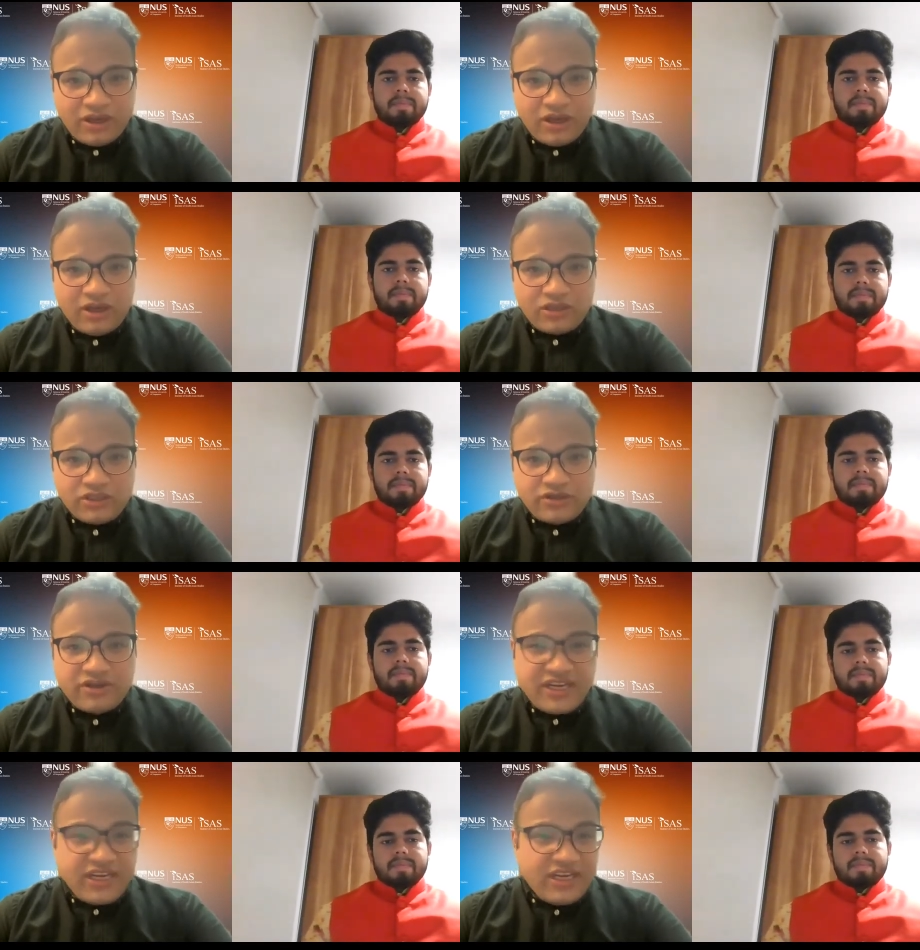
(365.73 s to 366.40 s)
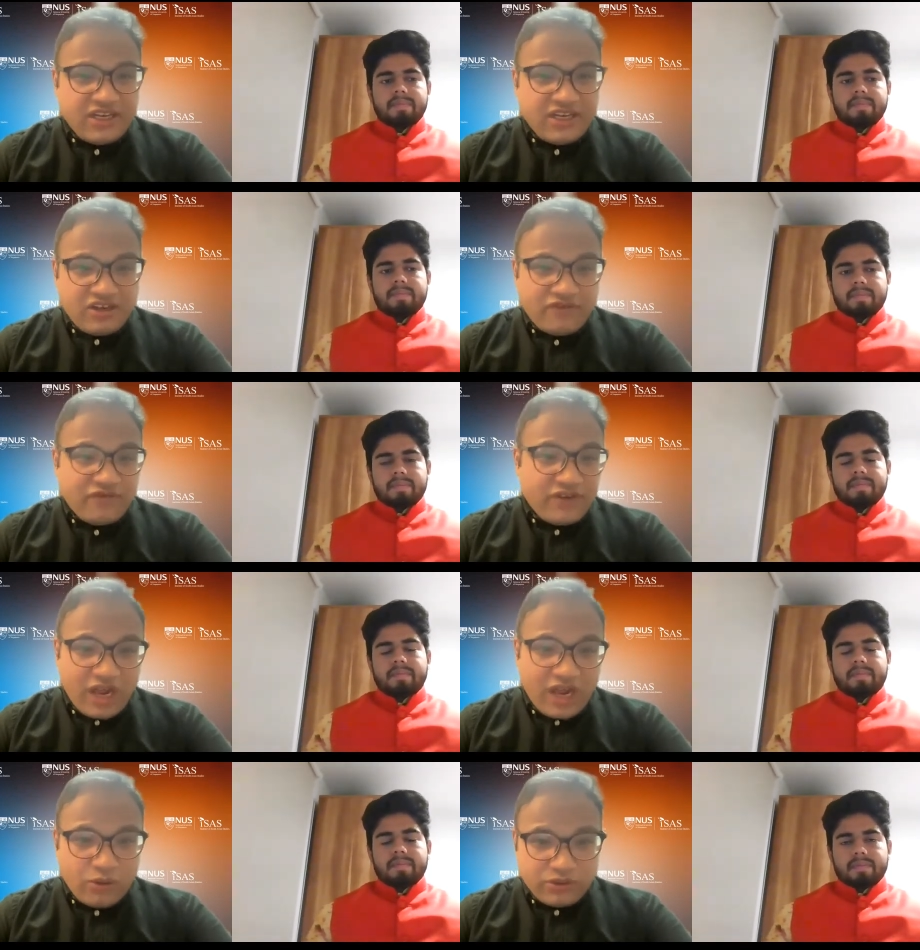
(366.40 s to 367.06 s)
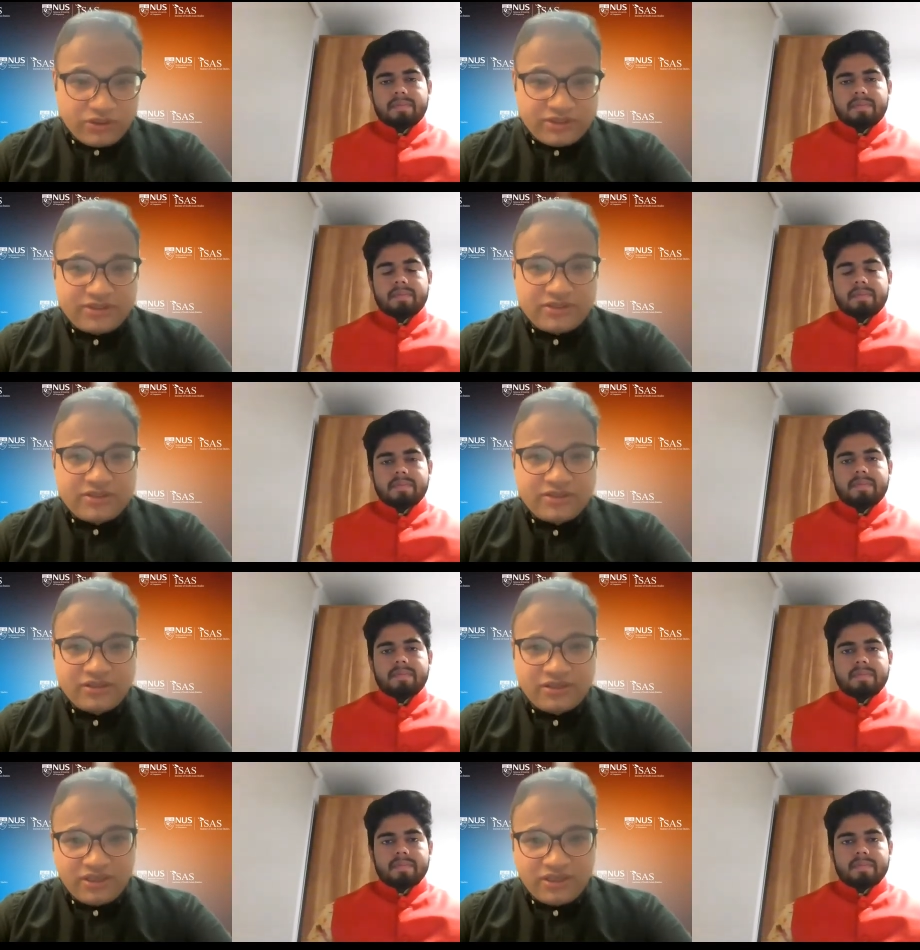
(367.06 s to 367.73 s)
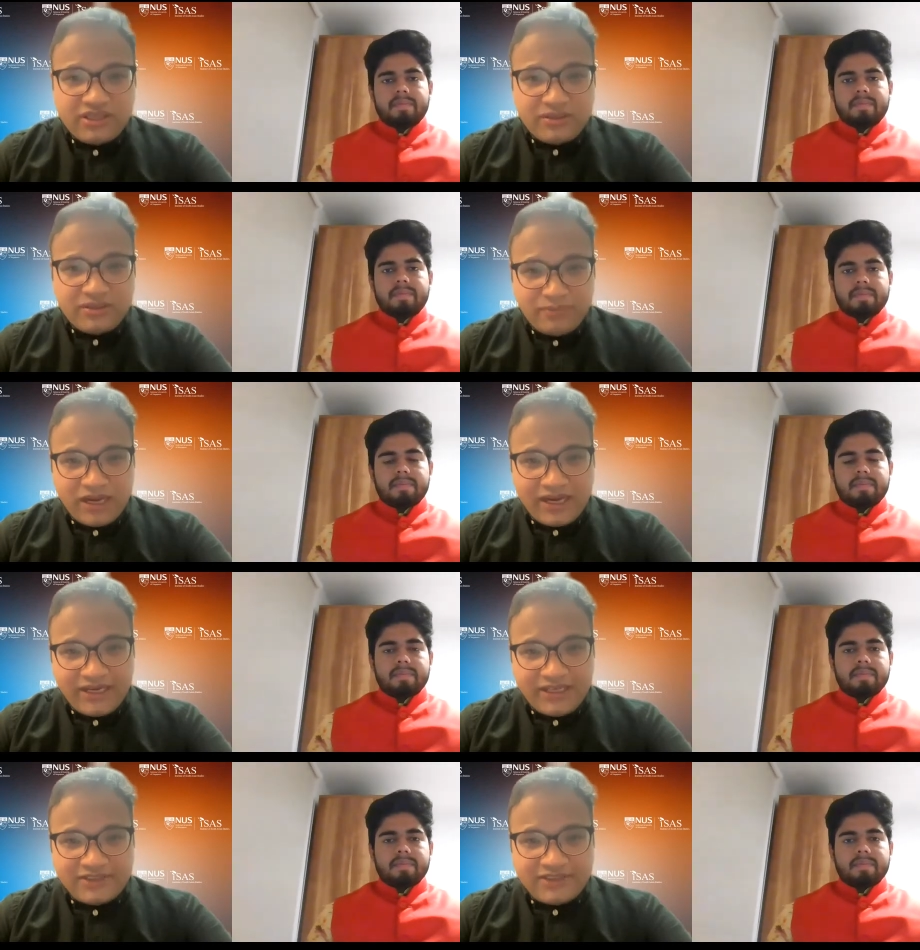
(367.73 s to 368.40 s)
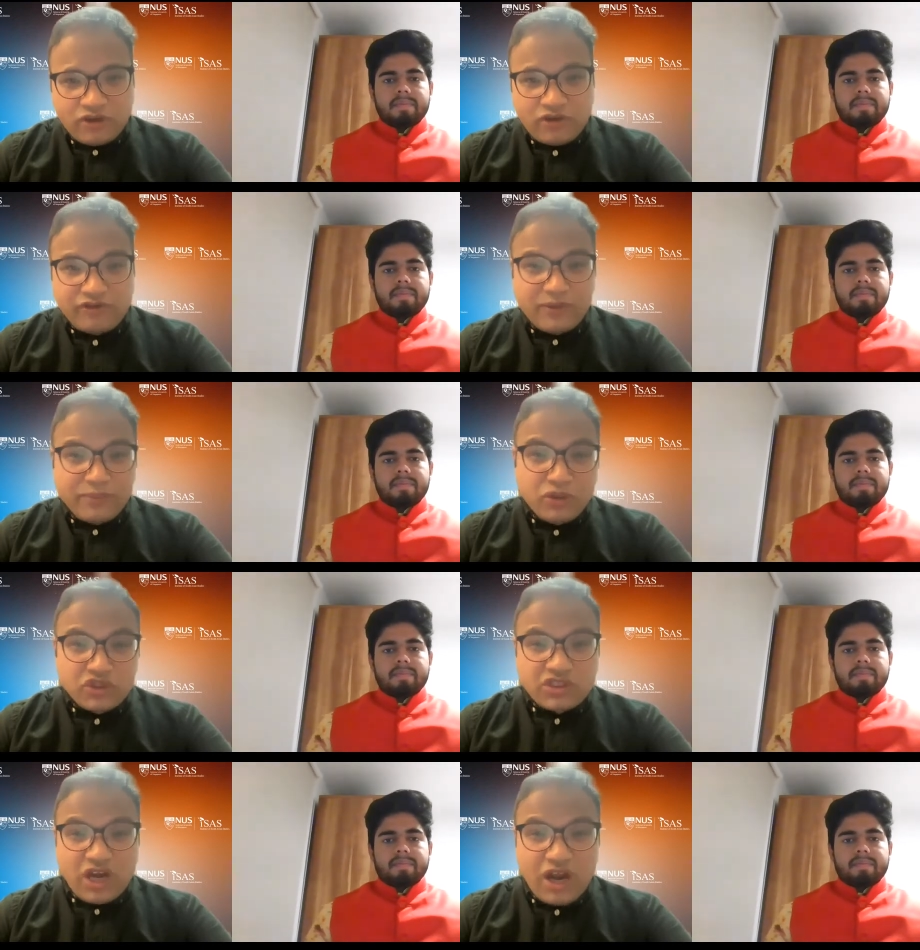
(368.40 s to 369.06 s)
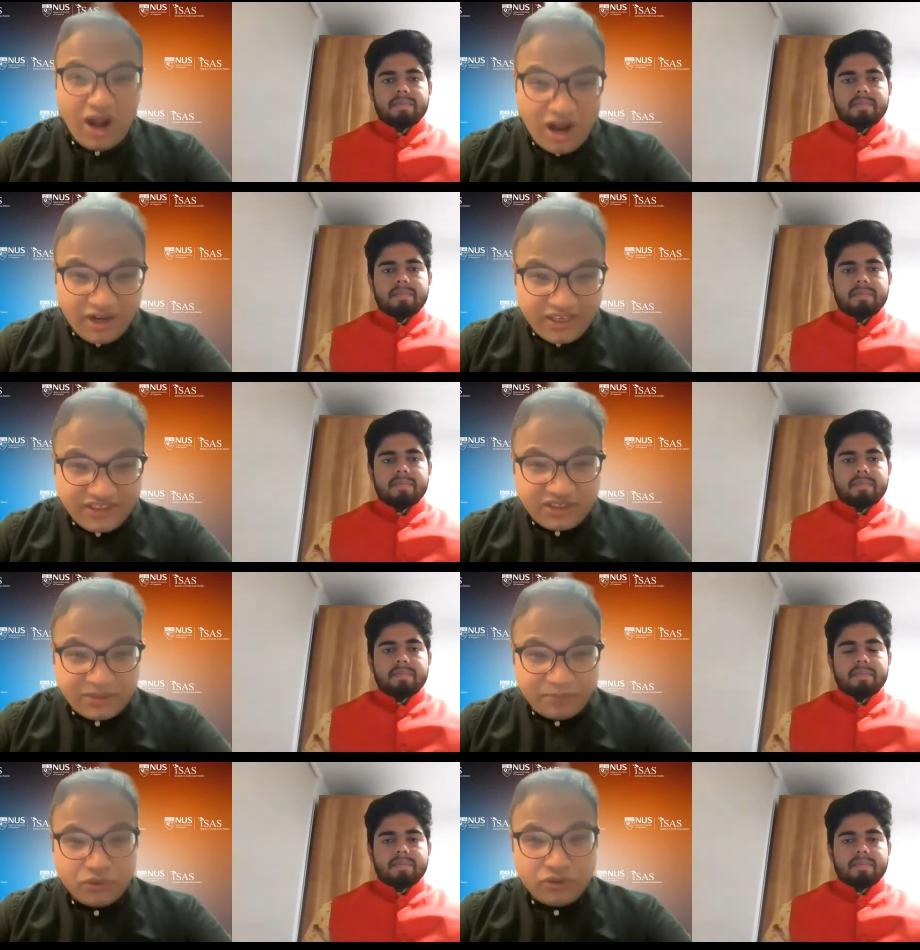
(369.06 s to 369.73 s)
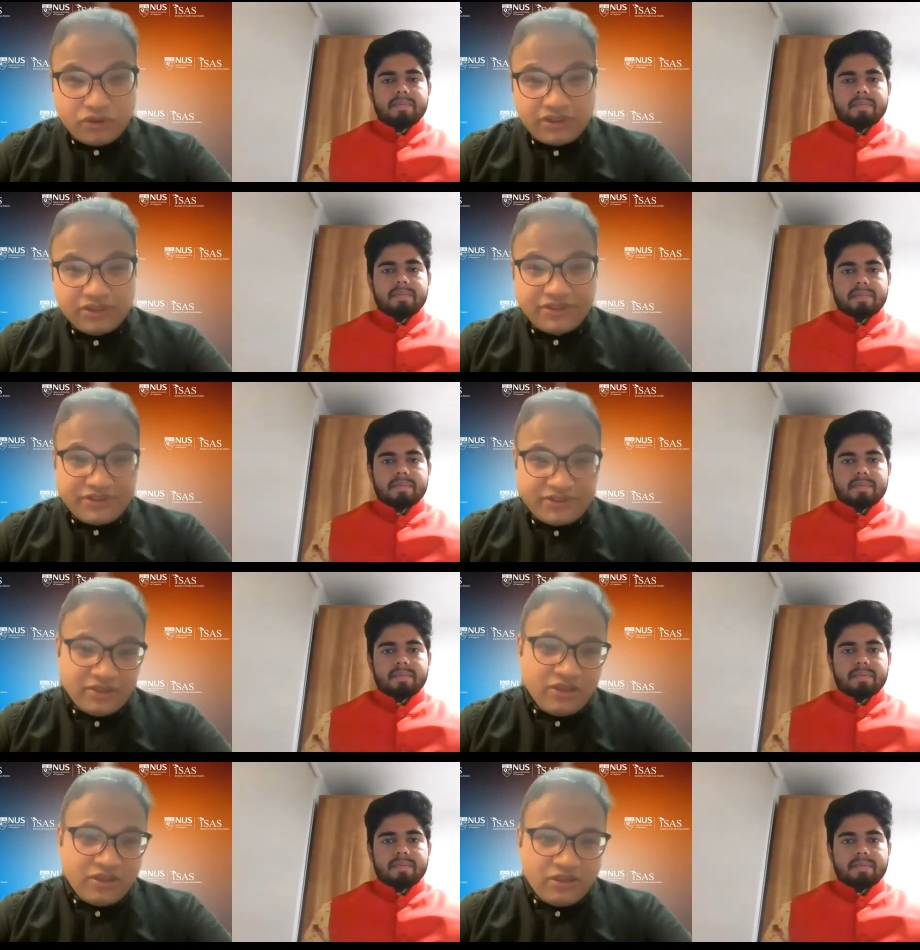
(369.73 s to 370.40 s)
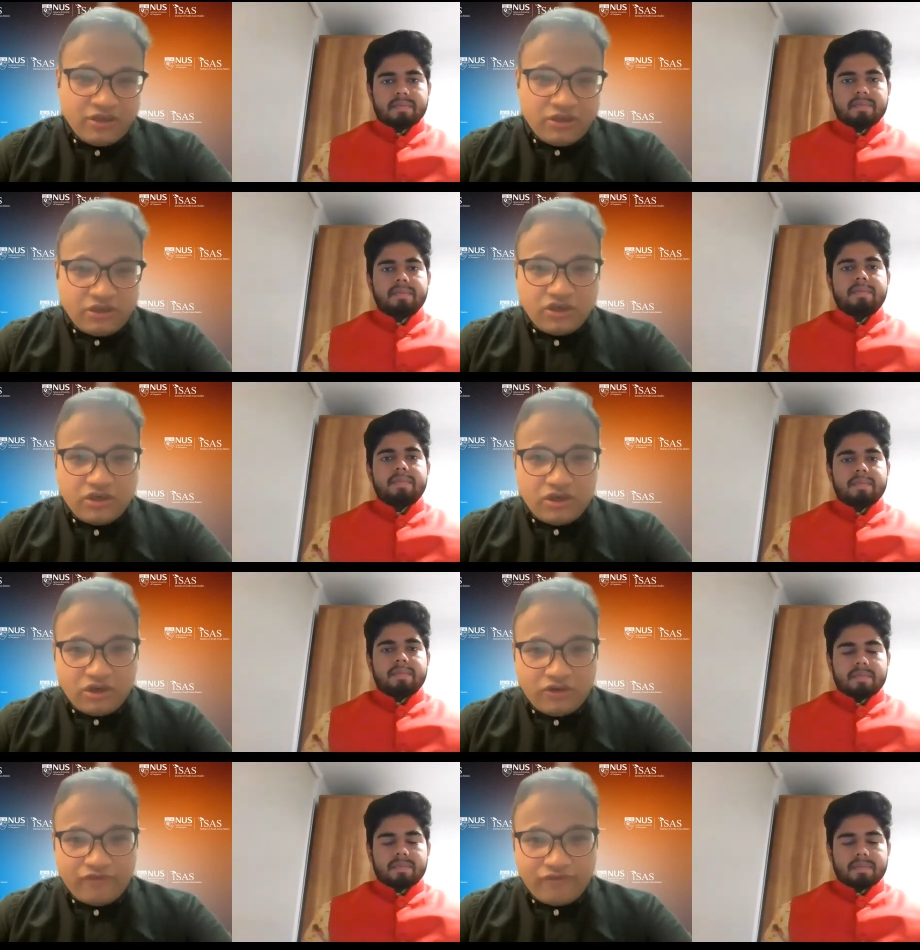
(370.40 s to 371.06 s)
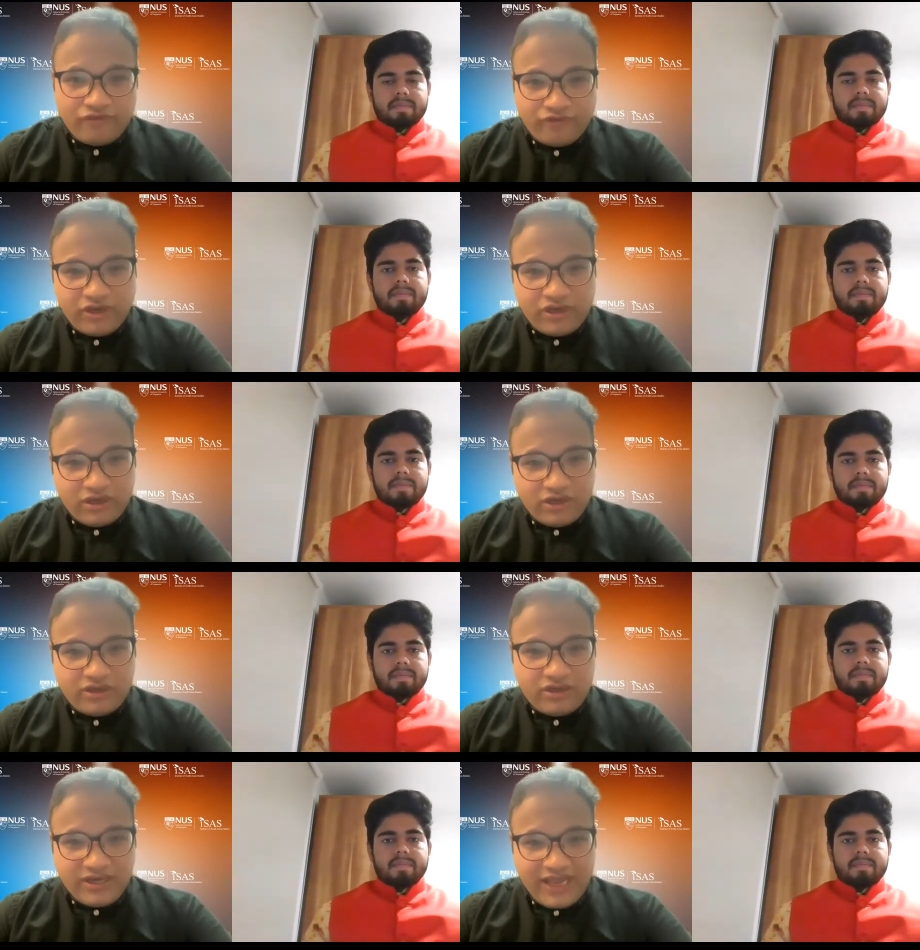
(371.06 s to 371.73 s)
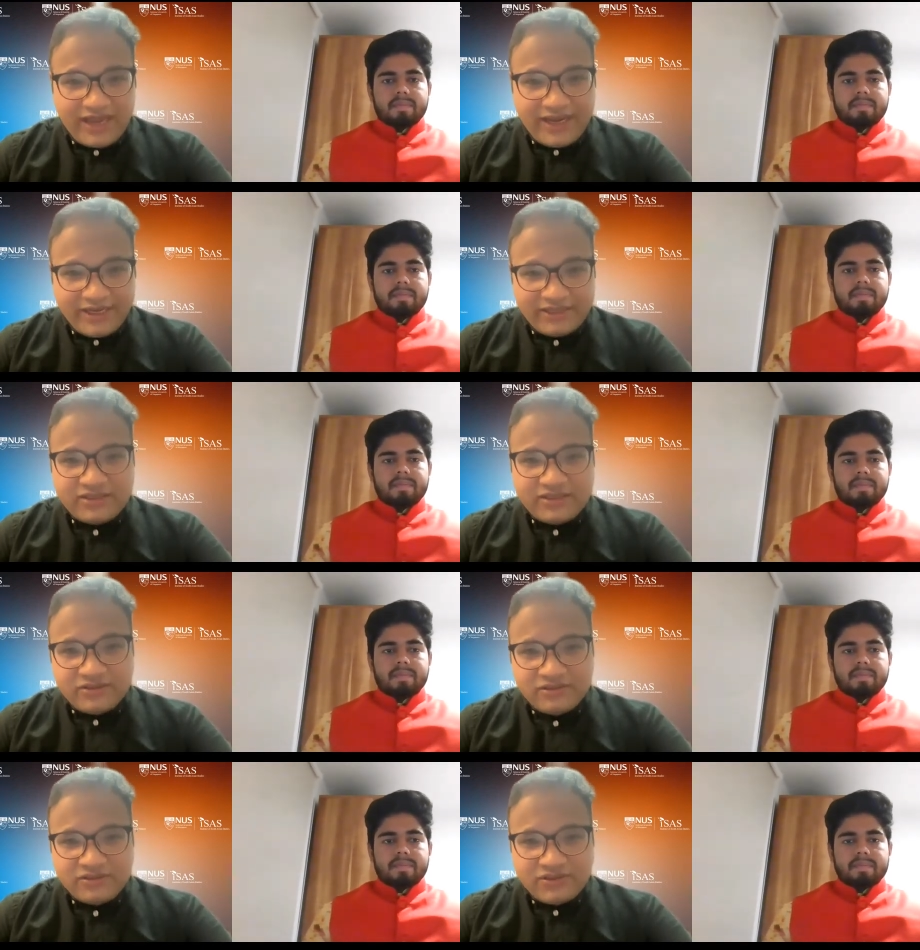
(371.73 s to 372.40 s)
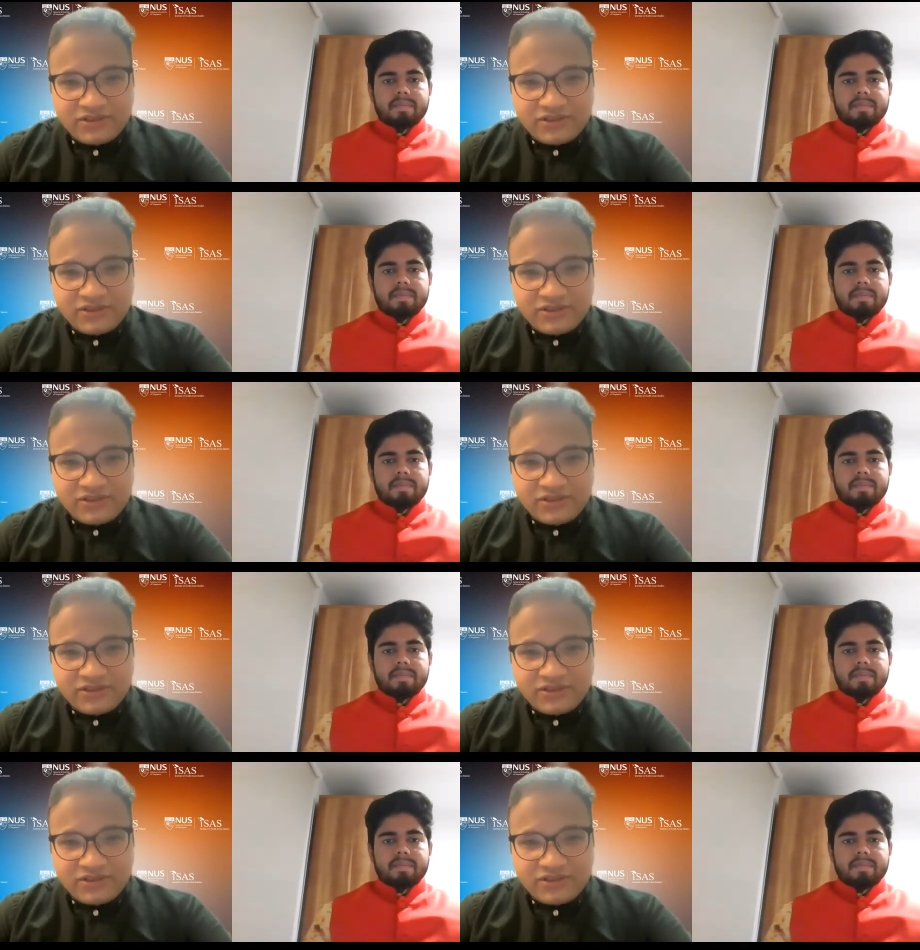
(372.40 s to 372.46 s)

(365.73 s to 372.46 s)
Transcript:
Speaker 1: uh, to create enough doubts in the minds of the most ardent supporters of uh, direct,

PROBLEM TO SOLVE >> Give again, exactly, the lines from the start of the data through the one holding "(371.73 s to 372.40 s)"; omit the pictures.

TASK RESPONSE >>
(365.73 s to 366.40 s)
(366.40 s to 367.06 s)
(367.06 s to 367.73 s)
(367.73 s to 368.40 s)
(368.40 s to 369.06 s)
(369.06 s to 369.73 s)
(369.73 s to 370.40 s)
(370.40 s to 371.06 s)
(371.06 s to 371.73 s)
(371.73 s to 372.40 s)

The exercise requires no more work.